Adam joins Bob in reviewing Bob’s recent conversation with Eric Weinstein, on his work (with Pia Malaney) in applying gauge theory to economics. Bob argues that neoclassical economists but also Austrians should consider Eric’s bold proposals.

Mentioned in the Episode and Other Links of Interest:

About the author, Robert

Christian and economist, Chief Economist at infineo, and Senior Fellow with the Mises Institute.

5 Comments

  1. Charles Rosa on 12/16/2025 at 10:52 PM

    Great show. Very interesting. As a guy who loves math, I sympathize with his approach. As an applied industrial math guy, though, I wonder how practical this is. How does one collect data and create an approximate multi dimensional intertemporal preference/utility function for an individual? How does one do this for 100000s of individuals? Now what do you do with those to predict how the economy “evolves” over time? What is the mechanism for updating the prices across millions of products/services over time in the presence of these utility functions over millions of products/services if they evolve over the time axis
    Too.

  2. Charles Rosa on 12/16/2025 at 10:53 PM

    Is one assuming that all prices are instantaneously in equilibrium at every continuous time point? Is that the trajectory of the price vector? That doesn’t sound right either. Sounds equally incomputable.

    • Robert Murphy on 12/17/2025 at 6:26 PM

      If “equilibrium” means no arbitrage opportunities, I’m pretty sure yes he’s assuming that.

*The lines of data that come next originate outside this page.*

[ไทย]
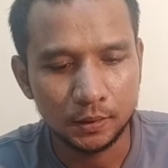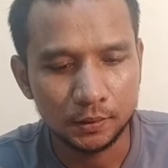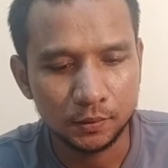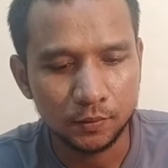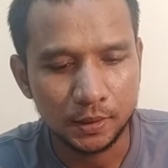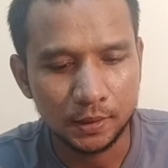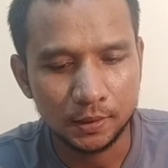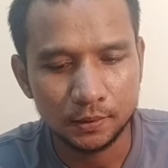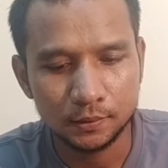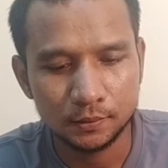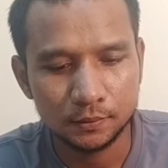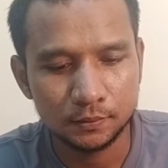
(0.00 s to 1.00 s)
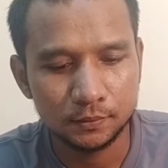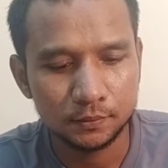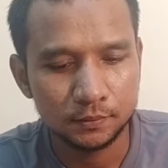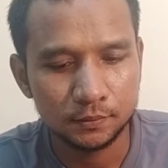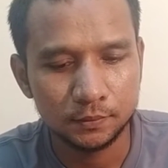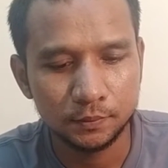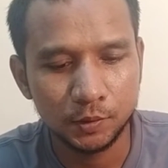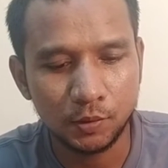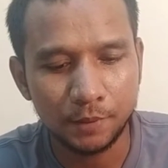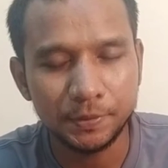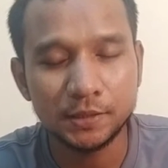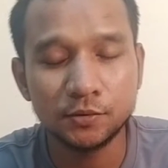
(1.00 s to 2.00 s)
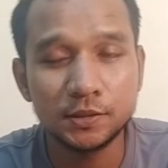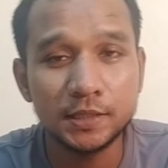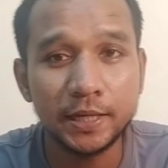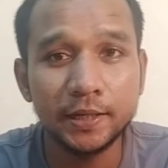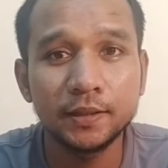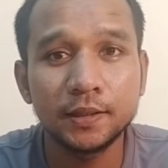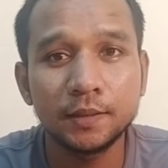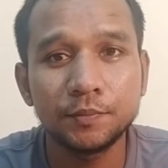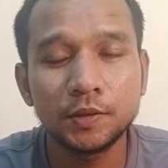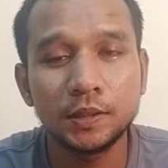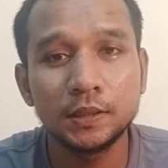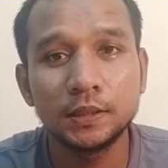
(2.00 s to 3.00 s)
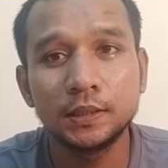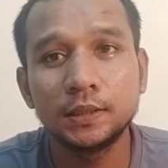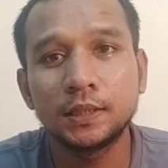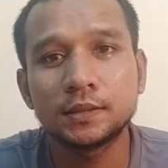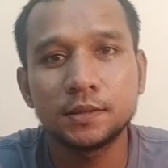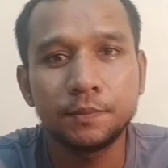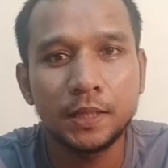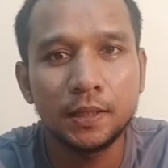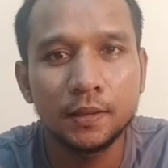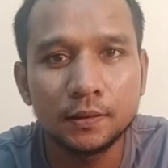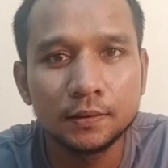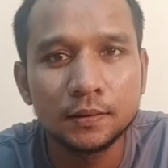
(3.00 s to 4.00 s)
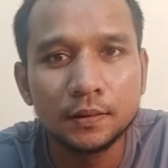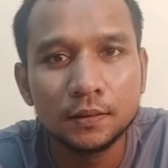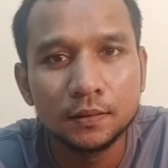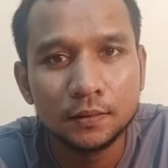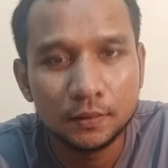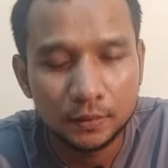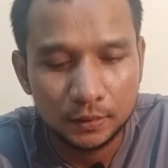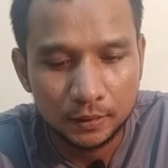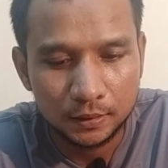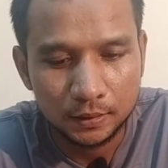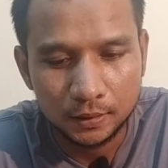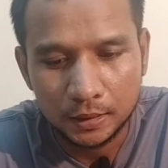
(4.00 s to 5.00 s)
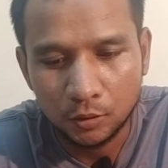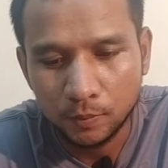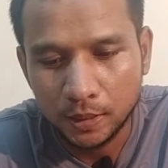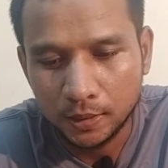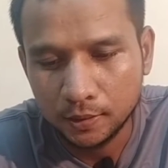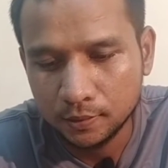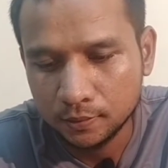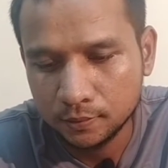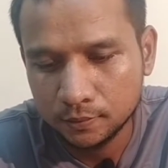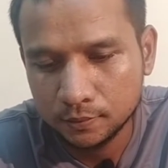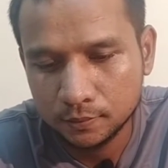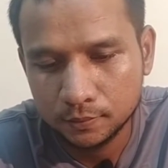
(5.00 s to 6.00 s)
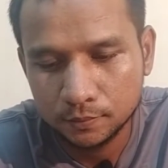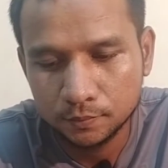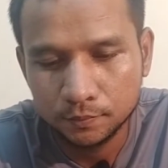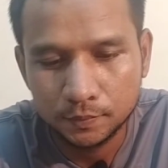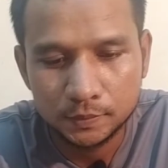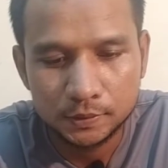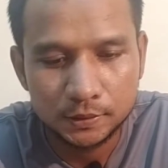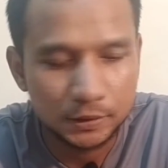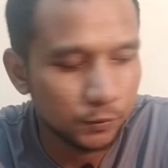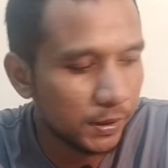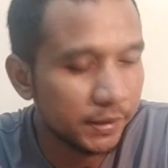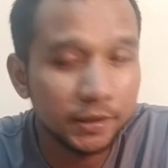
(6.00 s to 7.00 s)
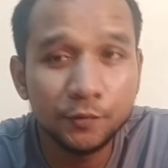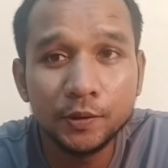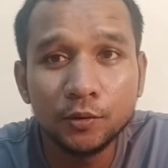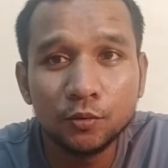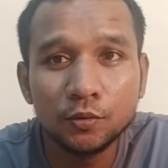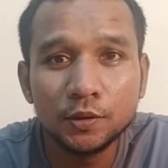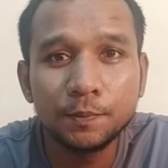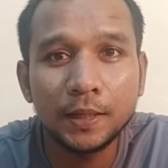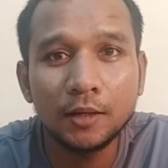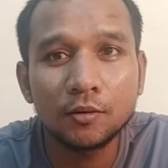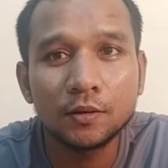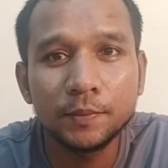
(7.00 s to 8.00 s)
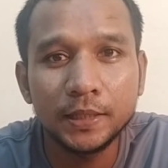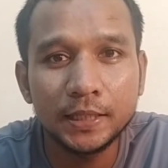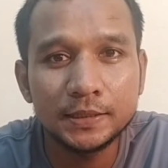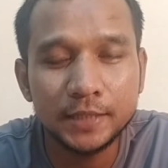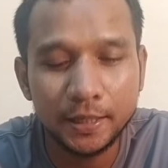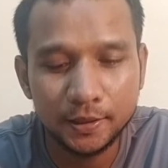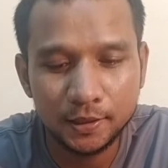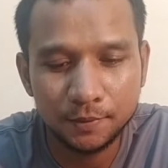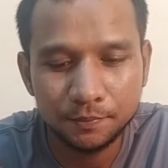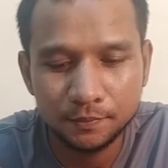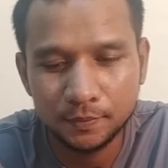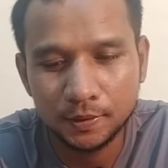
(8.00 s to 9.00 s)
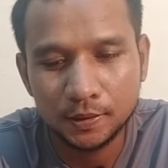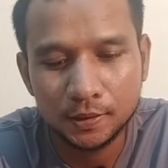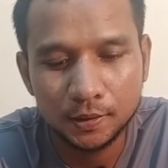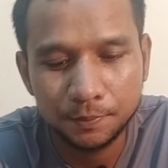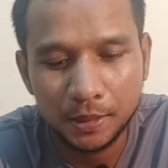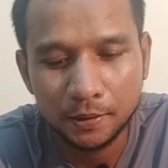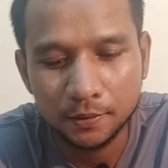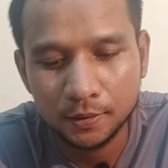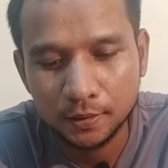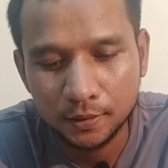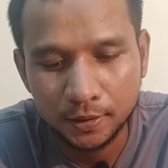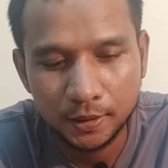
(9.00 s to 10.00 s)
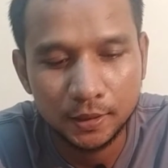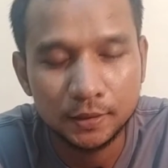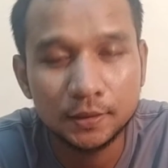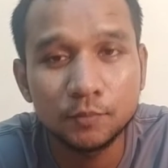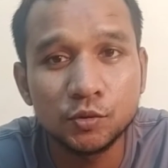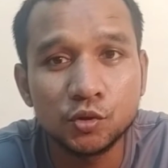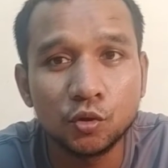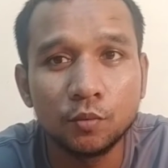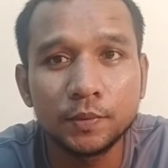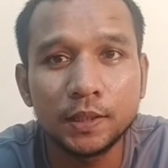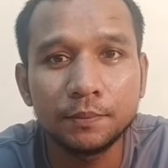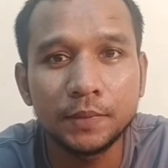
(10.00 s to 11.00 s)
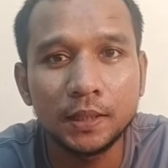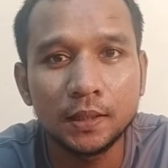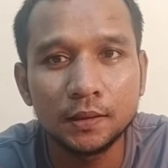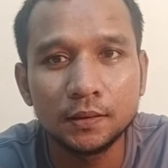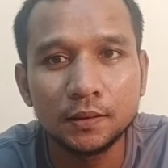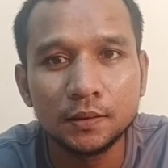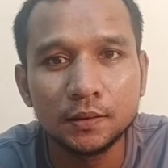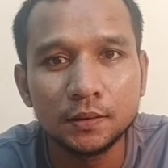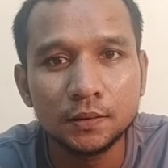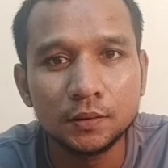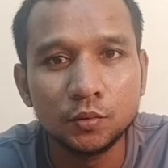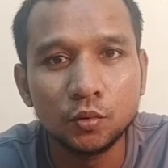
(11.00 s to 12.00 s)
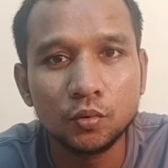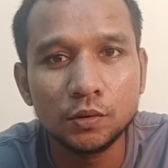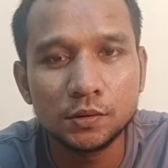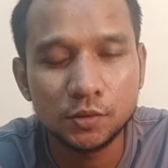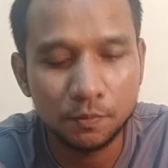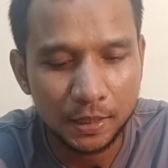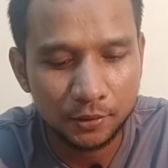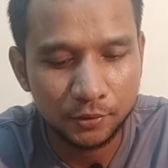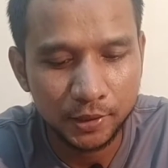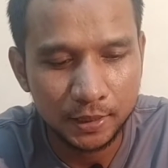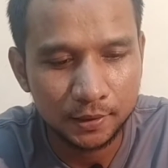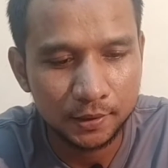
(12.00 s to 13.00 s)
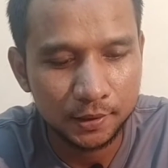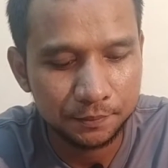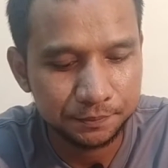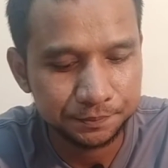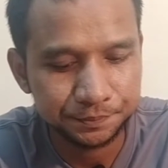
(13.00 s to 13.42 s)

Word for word: เรียกว่ามีความน่าสนใจนะครับ ก็เลยอยากจะมาเอามา จะว่ารีวิวหรือเปล่าก็ไม่แน่ใจนะครับ ก็พาให้ท่านผู้ชมนะครับ มาดูคุณสมบัติด้วยกันนะครับ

  3. Tel on 12/18/2025 at 9:11 AM

    Yeah, there’s a lot of layers here.

    When Weinstein talks about Economics adopting derivatives from mathematics … I came from a Physics/Engineering background and started learning Economics later … it’s not quite identical. I would agree with the “spirit” of what Weinstein is saying but disagree with many details, although still kinda interesting despite that.

    Let’s look at charging a capacitor: the voltage is 1/capacitance times the integral of current over time. See first equation here – https://www.learningaboutelectronics.com/Articles/Capacitor-equations.php

    Expressing that in derivative form: Current is capacitance times first derivative of voltage wrt time (same thing, different way of putting it). Second equation at above link.

    So, in that system. there’s no “marginal electron” who just decided to charge the capacitor. Every electron is exactly the same as the others (ignoring spin and entanglement which aren’t modeled in the above equation). It isn’t what Economics would consider a marginal equation, but IT IS a differential equation.

    Now, let’s look at the stock market … I might be interested in stock ABC:XYZ and perhaps I own some and, for whatever reason, I think fair value is $100 per share. Current price is $104 per share, but I would not sell until the price gets to $110 per share and I would not buy unless it gets down to $90 per share … and why? Because I want to make a profit, and I’m not fully confident in my own value estimation, so I leave a margin for error.

    Some other guy is willing to sell those same shares at $105 per share, and there could be many reasons for that … perhaps he has a different estimate of fair value, perhaps he is willing to pick up smaller profits, maybe his daughter has a wedding and he wants to raise some cash for that. There’s lots of possible reasons … but what matters is once that guy is willing to sell at $105 and I am only willing to sell at $110, then I’m out! After that, I don’t influence the current market price at all … I’m no longer the marginal buyer … I could change my position to sell at $109 or sell at $111 and makes no difference.

    This means “at the margin” only represents a small subset of the total market participants. There’s no equivalent concept in Physics. Electrons don’t have subjective preferences.

    Whatever it is that Economics are using … it borrows ideas from differential equations, but they ain’t the same thing.

    • Robert Murphy on 12/19/2025 at 11:08 AM

      Very interesting comments, Tel.